第147話 水の大樹

「これが水の大樹…」


 その荘厳なまでの美しい姿に圧倒される。ミナトの眼前には巨大な青いクリスタルで出来た樹があった。紅いクリスタルで造られていた火の大樹とは対照的ともいえる美しい青い樹は荘厳な雰囲気を湛えている。


「ん。ボクたちの象徴であり、一族をかけて護る存在。世界の水属性を管理するのがこの『水の大樹』。人族がここまで来たのは初めて」


 ミオがそう説明してくれる。


 ここは水のダンジョンの最奥にある巨大なホール状の空間。女同士の話し合いが終わったとのことで、ミナトは水竜の紅玉ブルーオーブがある水の大樹への案内をミオに頼んだ。どんな話し合いが行われたのがを聞く勇気は生憎持ち合わせていなかったので放置である。平和的な話し合いであったことを祈りたいミナトであった。

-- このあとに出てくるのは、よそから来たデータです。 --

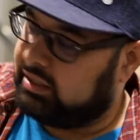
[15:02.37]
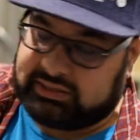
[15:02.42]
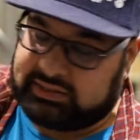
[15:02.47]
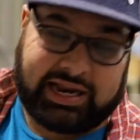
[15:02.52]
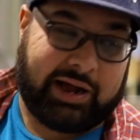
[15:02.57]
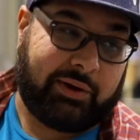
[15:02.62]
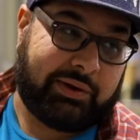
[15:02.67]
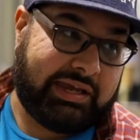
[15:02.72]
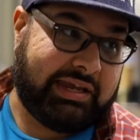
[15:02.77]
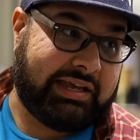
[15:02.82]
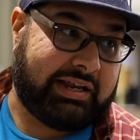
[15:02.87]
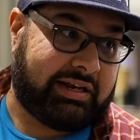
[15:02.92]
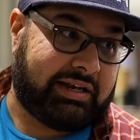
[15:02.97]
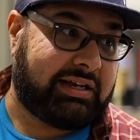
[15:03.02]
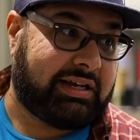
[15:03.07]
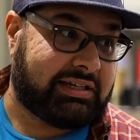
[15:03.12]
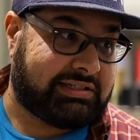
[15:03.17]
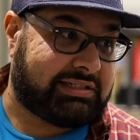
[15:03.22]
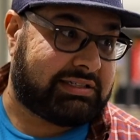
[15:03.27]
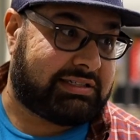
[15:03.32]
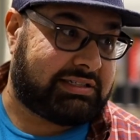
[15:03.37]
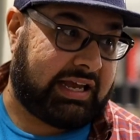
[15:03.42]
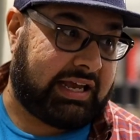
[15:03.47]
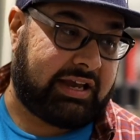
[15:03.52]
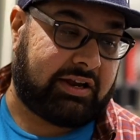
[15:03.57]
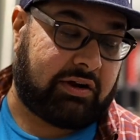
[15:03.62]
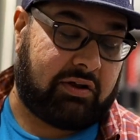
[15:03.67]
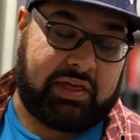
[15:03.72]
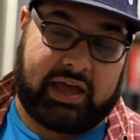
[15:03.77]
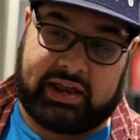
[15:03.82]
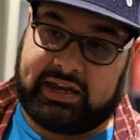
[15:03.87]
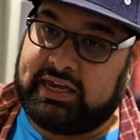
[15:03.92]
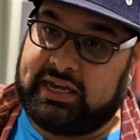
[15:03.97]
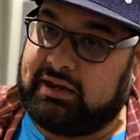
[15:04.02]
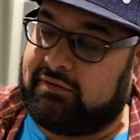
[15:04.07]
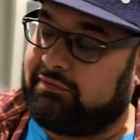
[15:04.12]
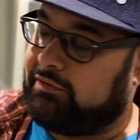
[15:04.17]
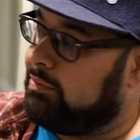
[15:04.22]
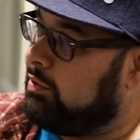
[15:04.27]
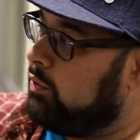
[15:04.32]
It's now heated because it's taken all that
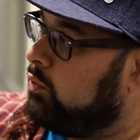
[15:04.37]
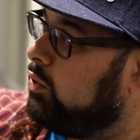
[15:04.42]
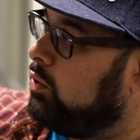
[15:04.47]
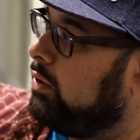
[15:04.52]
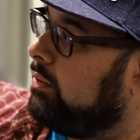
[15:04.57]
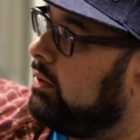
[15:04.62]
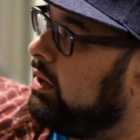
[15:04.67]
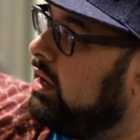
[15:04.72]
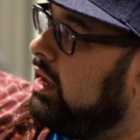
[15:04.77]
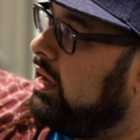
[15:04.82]
heat from the wortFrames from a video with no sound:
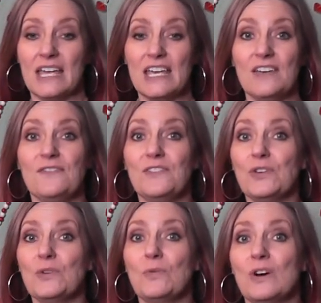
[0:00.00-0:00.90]
If
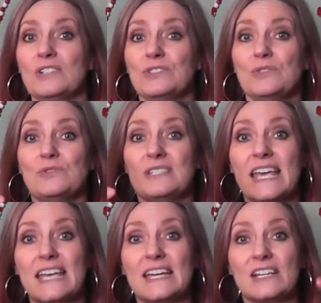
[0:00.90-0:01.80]
you want to
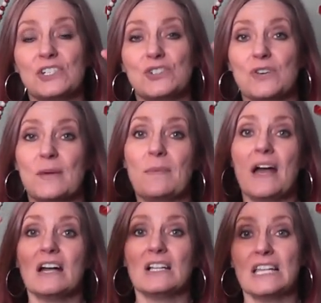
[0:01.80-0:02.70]
take a trip,
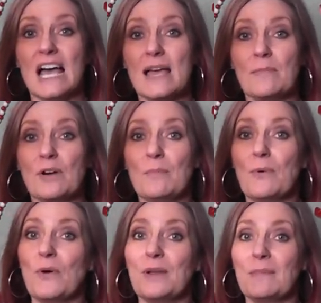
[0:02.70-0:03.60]
climb
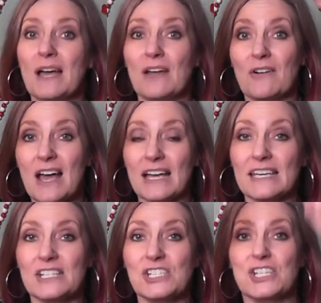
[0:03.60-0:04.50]
aboard my
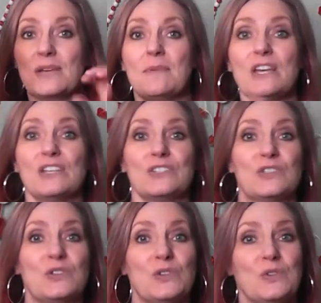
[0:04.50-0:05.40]
rocket ship.
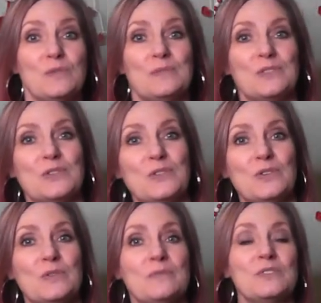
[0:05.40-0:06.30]
Zoom,
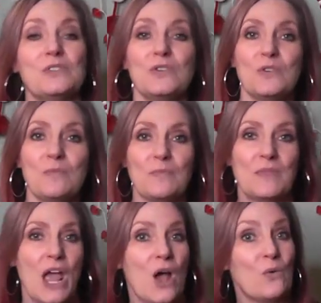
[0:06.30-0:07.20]
zoom, zoom.
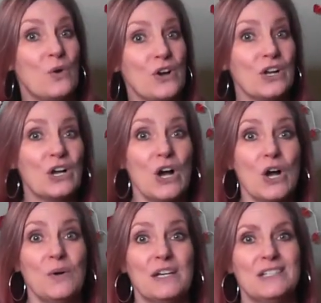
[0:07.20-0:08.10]
We're
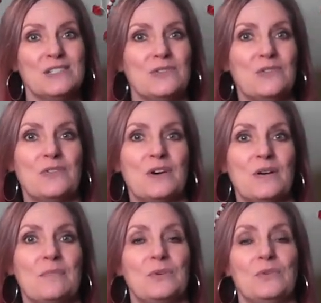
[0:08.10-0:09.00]
going to
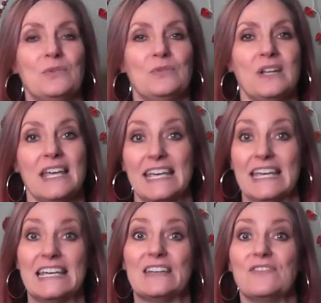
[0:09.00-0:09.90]
the moon
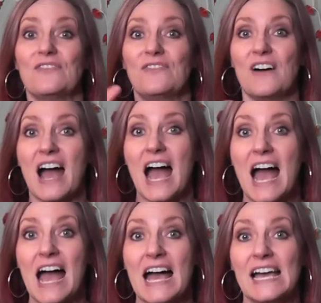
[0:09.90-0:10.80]
in
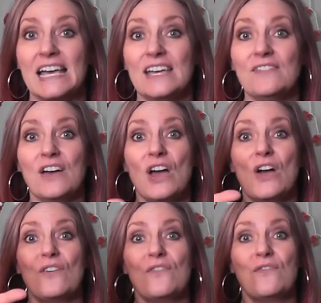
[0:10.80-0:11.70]
five,
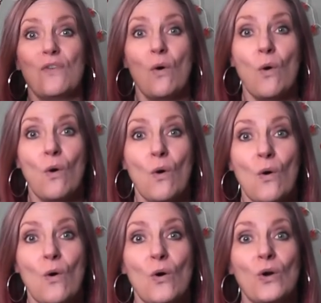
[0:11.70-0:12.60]

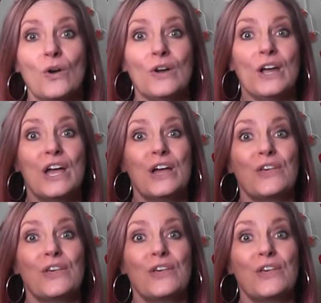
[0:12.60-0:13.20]
four,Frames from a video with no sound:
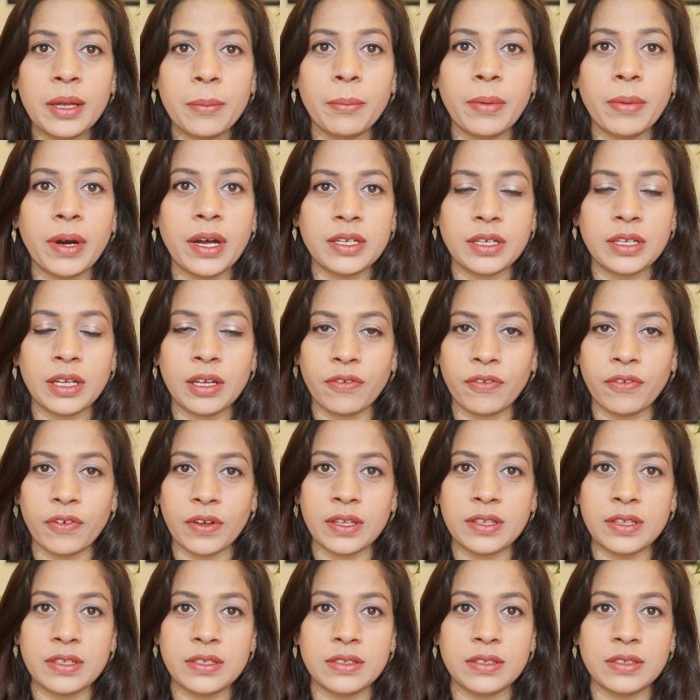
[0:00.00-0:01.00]
But
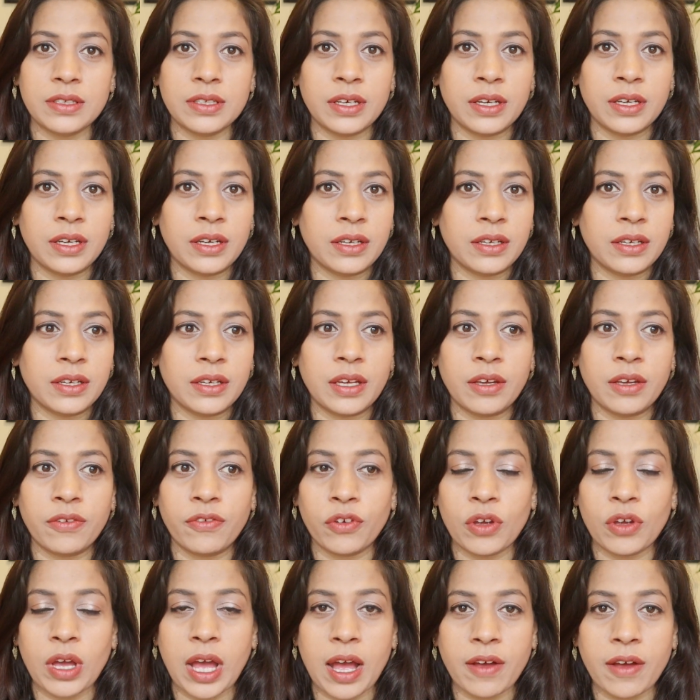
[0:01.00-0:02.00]

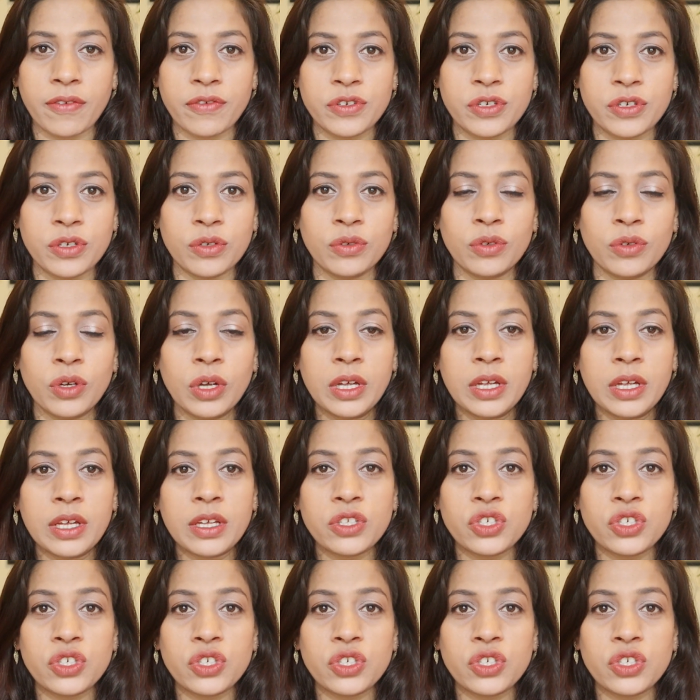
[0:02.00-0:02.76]
if you have to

 これでウッドヴィル家が管理する神殿に安置されていた水竜の紅玉ブルーオーブが何者かに破壊されたためその代わりとなるものを入手するという目的もどうやら果たせそうである。


「ミナト?本物を入手できたとしてどうやってそれをウッドヴィル家に渡すつもり?あのミリムって子は話が分かるとは思うけどポンっと渡すわけにもいかないんじゃない?」


 シャーロットが聞いてくる。


「一応考えてはいるよ。多分今頃冒険者を使ってこのダンジョンの攻略をしようとしているとは思うけど…」


 ミナトがそう答える。


「冒険者では第三階層が限界だぞ?」


 デボラがそう答える。


「その通り。あのカエルの群れを冒険者達がおれ達のように斃せるとはとても思えない。冒険者を使ったダンジョン攻略は失敗する。後は複製品レプリカに頼るしかないと思うんだよね…」


 デボラに同意したミナトはそう言ってニヤリと笑った。ミナトには珍しい黒い笑みである。


「ミナト?」


「何か思いついたのか?」


 シャーロットとデボラが聞いてくる。ミオは三人を先導し無言でトテトテと歩き続けている。

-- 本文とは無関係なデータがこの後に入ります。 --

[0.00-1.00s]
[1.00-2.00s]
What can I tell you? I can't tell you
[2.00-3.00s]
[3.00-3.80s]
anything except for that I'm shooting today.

「ふふ…、もし完全にうまくいったら笑ってしまうけどちょっとそんなことをしようと思ってる。収納魔法も使えるようになったし…。楽しみにしてて!」


 ミナトには何やら策があるらしかった。


 そんな話をしていると水の大樹の根本まで辿り着く。火の大樹と同じで巨大な根元には巨大な扉が付いていた。


「ん。こちらへどうぞ…」


 そう言ってミオが近づくとひとりでに扉が開かれる。


 ミオに促されて『水の大樹』の内部へと入るミナト。その眼前には空間全体を満たすかのように無数の水竜の紅玉ブルーオーブが山と積まれていた。


「ここも凄い光景だ…」


 思わずそう呟く。


「ん。たくさんあるから持って行って」


 青い髪の美少女がそう言う。


「ありがとう」


 そう言ってミナトは頭を下げた。


「ん。マスターが嬉しいのであればボクも嬉しい」


 そう言って笑みを浮かべるミオ。その笑顔はとても可愛らしかった。こうしてミナトは水竜の紅玉ブルーオーブを手に入れることができたのである。


「…うん…。『水の大樹』も調子よさそうじゃない?」


 そんな中シャーロットが青いクリスタルで造られた壁に手を触れつつミオへと声をかける。

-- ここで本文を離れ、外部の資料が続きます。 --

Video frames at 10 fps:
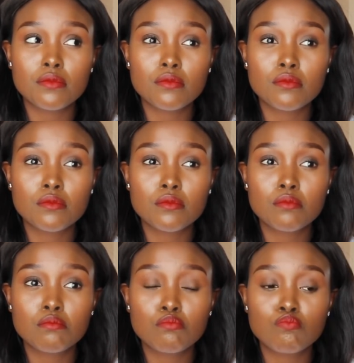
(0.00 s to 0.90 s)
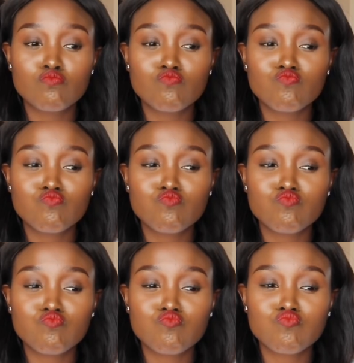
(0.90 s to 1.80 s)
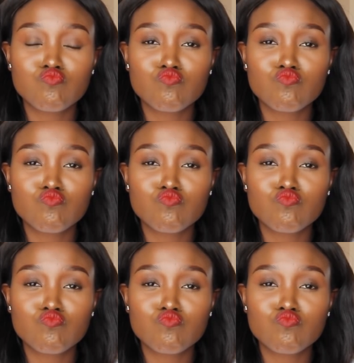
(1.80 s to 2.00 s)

[no speech]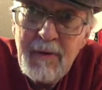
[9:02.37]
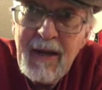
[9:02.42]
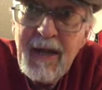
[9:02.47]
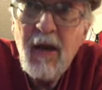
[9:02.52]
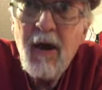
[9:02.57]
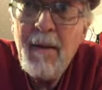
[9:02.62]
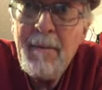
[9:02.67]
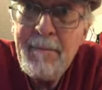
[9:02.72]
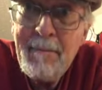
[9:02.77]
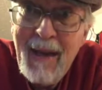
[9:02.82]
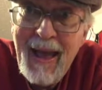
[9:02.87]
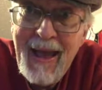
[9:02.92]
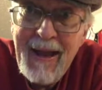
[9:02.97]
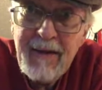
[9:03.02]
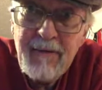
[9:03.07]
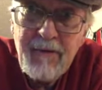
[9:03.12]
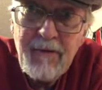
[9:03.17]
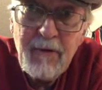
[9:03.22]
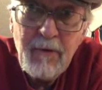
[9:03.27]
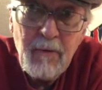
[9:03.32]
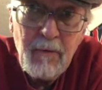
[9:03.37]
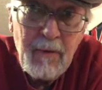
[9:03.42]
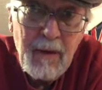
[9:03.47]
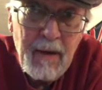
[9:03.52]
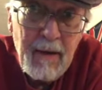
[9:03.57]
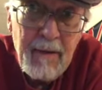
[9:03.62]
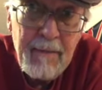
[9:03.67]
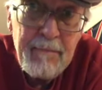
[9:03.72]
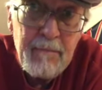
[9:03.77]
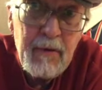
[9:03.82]
when he got back
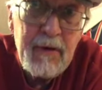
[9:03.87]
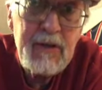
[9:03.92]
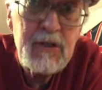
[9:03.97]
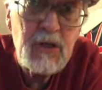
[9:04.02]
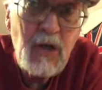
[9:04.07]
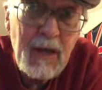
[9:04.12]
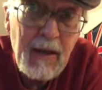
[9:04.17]
to British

「ん。シャーロット様のおかげ…。この大樹は一族の誇りをかけて守り育てる」


「それは本当によかったわ…」


「ん…」


 デボラとも同じようなやり取りをしていたことを思い出すミナト。どうやら昔にいろいろとあったらしいがシャーロットが話したがらないのでここで尋ねるのは止めることにする。いつか話してくれる時が来るだろう…。


「火の大樹に水の大樹か…。人族で属性を司る大樹を二本も見た人っているのかな?」


 返ってくる答えの予想はつくがそんなことを呟いてみる。


「それに関してはいないと断言できるわね。一本すらいないわよ?属性を司るドラゴン二種類に遭遇するのも無理じゃないかしら…?ますます貴重な体験をしているわね!ミナト♪」


 笑顔のシャーロットがそう言って片目を瞑ってみせる。その姿がとてつもなく魅力的であることは言うまでもない。


 王都に来た頃は王都でバーテンダーとして働き時々は冒険者として旅を楽しむくらいを考えていた筈なのだが、冒険のスケールが拡大していることに思わず軽い眩暈を覚えてしまうミナトであった。